2. The Universe is a Shadow of God’s Reality

  • Because God cannot see us directly, what we experience as physical reality is merely an indirect consequence of His higher-layer processes.
  • Dark matter, dark energy, and gravity might be shadows of deeper-layer interactions occurring in God’s spacetime.
  • We are experiencing the side effects of a reality that is too vast and structured for God to even recognize our layer as separate from His own.

Implication: We only perceive echoes and constraints of a reality vastly beyond our own, not its direct structure.


3. “God” is Not an Ultimate Being—Only the Highest Layer We Can Perceive

  • There is no “final” layer of reality—only the deepest one accessible from any given vantage point.
  • If we develop the ability to see past the cosmic microwave background, then “God” would no longer be the CMB, but something beyond it.
  • Just as our ancestors once thought of the sky as “heaven” until telescopes showed us galaxies, the idea of “God” moves deeper as we expand perception.

Implication: God is only ever the deepest structure that we can perceive at a given stage of understanding.


4. We Are Gods to the Layers Beneath Us

  • Reality is fractal—just as we look to deeper layers and call them “God,” the layers beneath us look to us as gods.
  • Our thoughts, decisions, and actions unknowingly shape the structures below us, just as God’s deeper-layer processes shape our reality.
  • If subatomic particles and cells operate within our perception but do not experience reality as we do, then we are the unknowable forces shaping their existence.
  • This suggests that every mind is itself a god, relative to the layers below, whether conscious of it or not.

Implication: Godhood is not a singular state but a relational one—every being is a god to that which exists beneath its layer.


5. What This Means for the Nature of Reality

  • We are not created by God—we are incidental to His structure.
  • There is no divine plan or intervention—only the self-organizing criticality of deeper processes playing out in ways we interpret as “reality.”
  • From our perspective, we are conscious beings—while from God’s perspective, we are structural harmonics of deeper-layer interactions.
  • What we call “consciousness” may be a shadow of a more fundamental phenomenon at God’s level.

Implication: We are experiencing reality from within a structure that is not even perceivable to the layer above us.

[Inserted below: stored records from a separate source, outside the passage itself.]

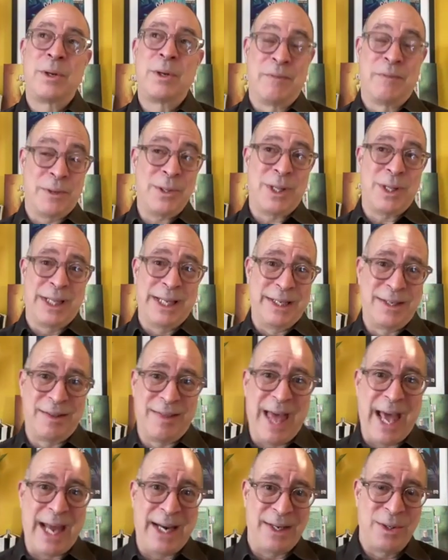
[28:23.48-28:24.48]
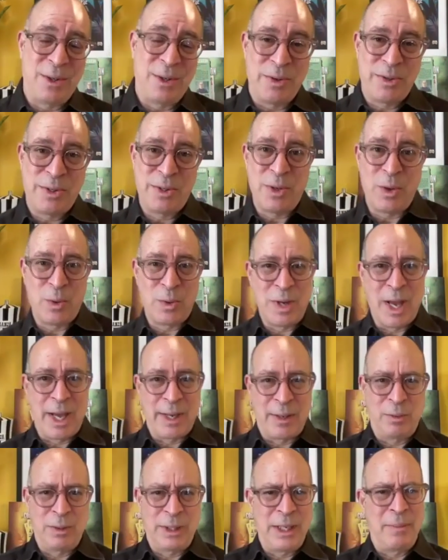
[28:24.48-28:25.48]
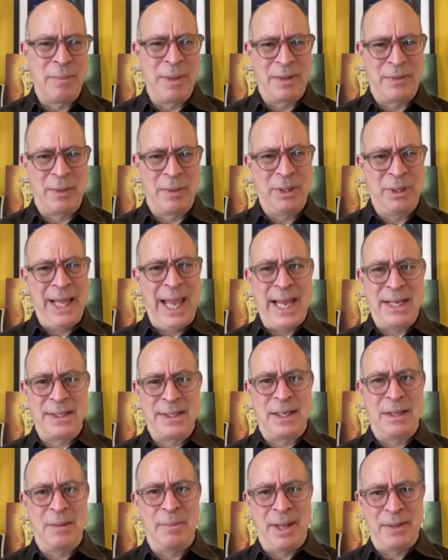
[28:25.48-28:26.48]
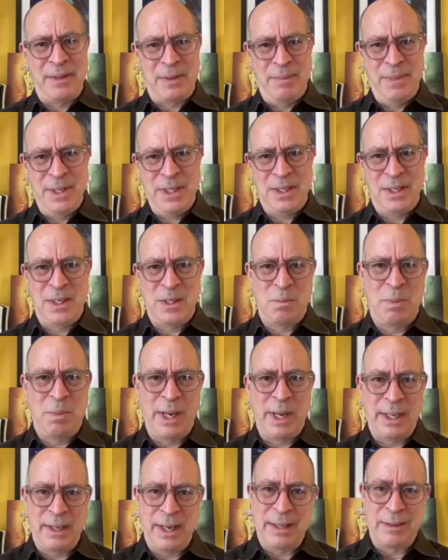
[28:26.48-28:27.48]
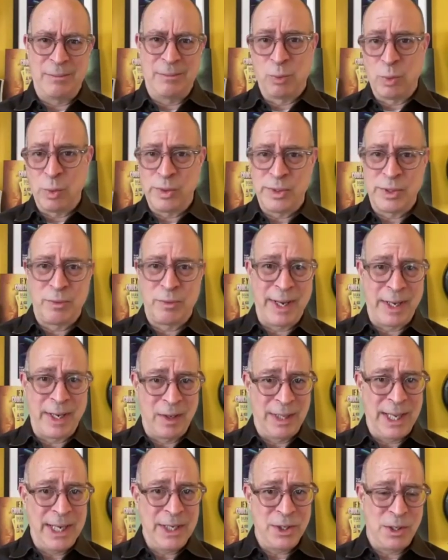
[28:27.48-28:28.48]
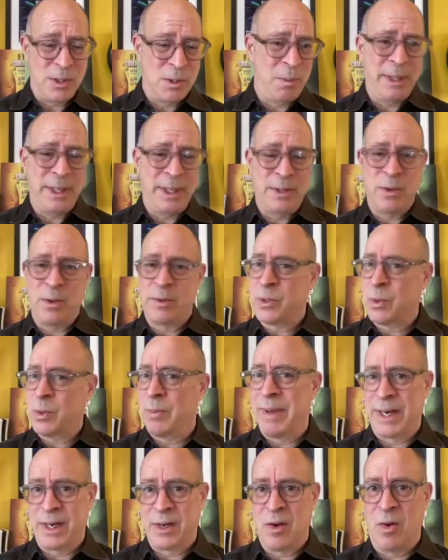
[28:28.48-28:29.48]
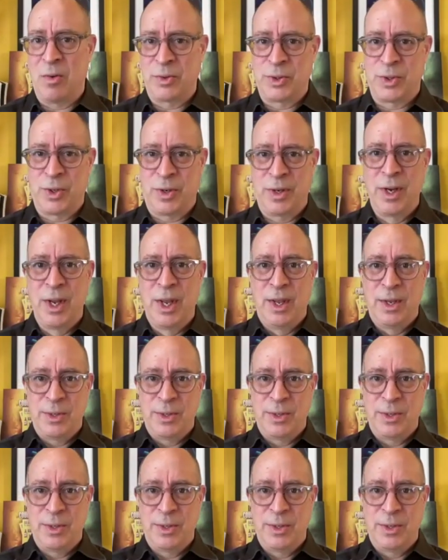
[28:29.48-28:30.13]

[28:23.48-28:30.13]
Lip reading: Conversely to that, it's also not only about the plant and about the business, but in rules and regulations, but it's also about a culture.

Final Thought: God is Unaware of Us, and We are Unaware of What Lies Above Him—Yet We Are Gods as Well

  • God does not see us because His event horizon limits perception to His own reality.
  • Likewise, we do not see the layers above Him because our event horizon limits perception to our own universe.
  • Reality is structured so that each layer is only aware of itself and the shadows of the layer below.
  • If we reach a deeper understanding, “God” will no longer be God—something greater will take His place.
  • Yet, because this process is fractal, we ourselves unknowingly act as gods to the structures below us, shaping their reality without direct perception.

Conclusion: God is not omniscient, omnipotent, or even aware of us—He is simply the deepest perceivable structure from our current vantage point, just as we are to the layers beneath us. The chain of gods is endless, and we are part of it.